The records below need to be repeated exactly, with every picture left out.

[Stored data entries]
○ ○ ○ ○ ○

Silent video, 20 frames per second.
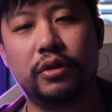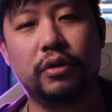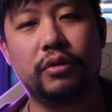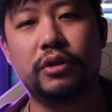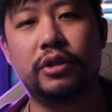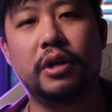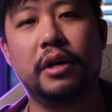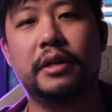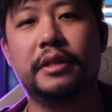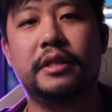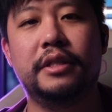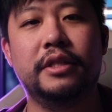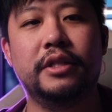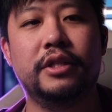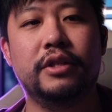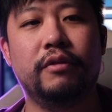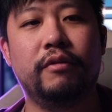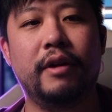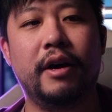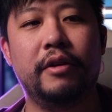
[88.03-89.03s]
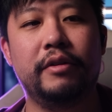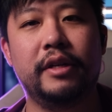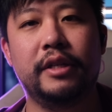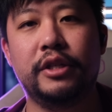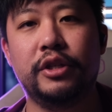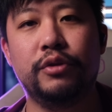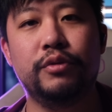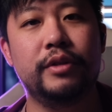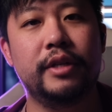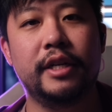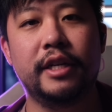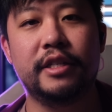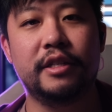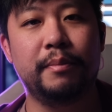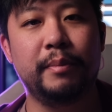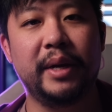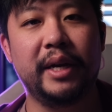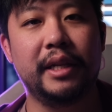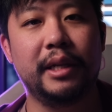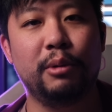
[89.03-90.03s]
don't toss this around and use it as
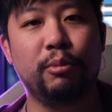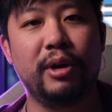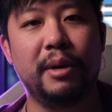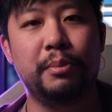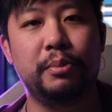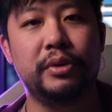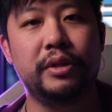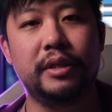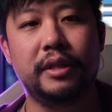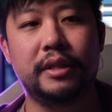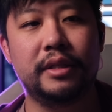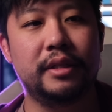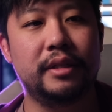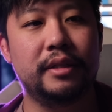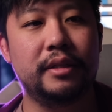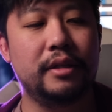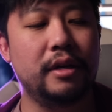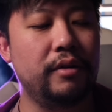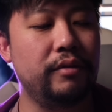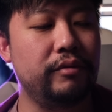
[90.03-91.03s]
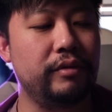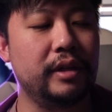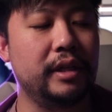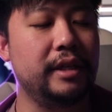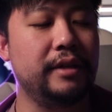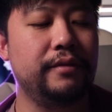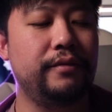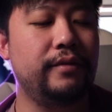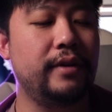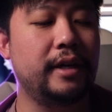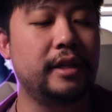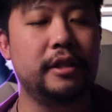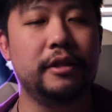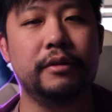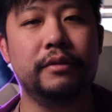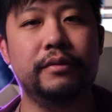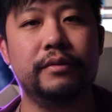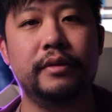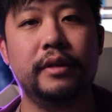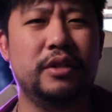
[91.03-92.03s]
a melee weapon. It's not really
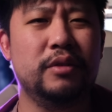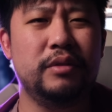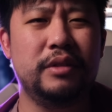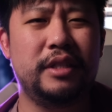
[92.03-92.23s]
effective.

○ ○ ○ ○ ○

Result below
Silent video, 20 frames per second.
[88.03-89.03s]
[89.03-90.03s]
don't toss this around and use it as
[90.03-91.03s]
[91.03-92.03s]
a melee weapon. It's not really
[92.03-92.23s]
effective.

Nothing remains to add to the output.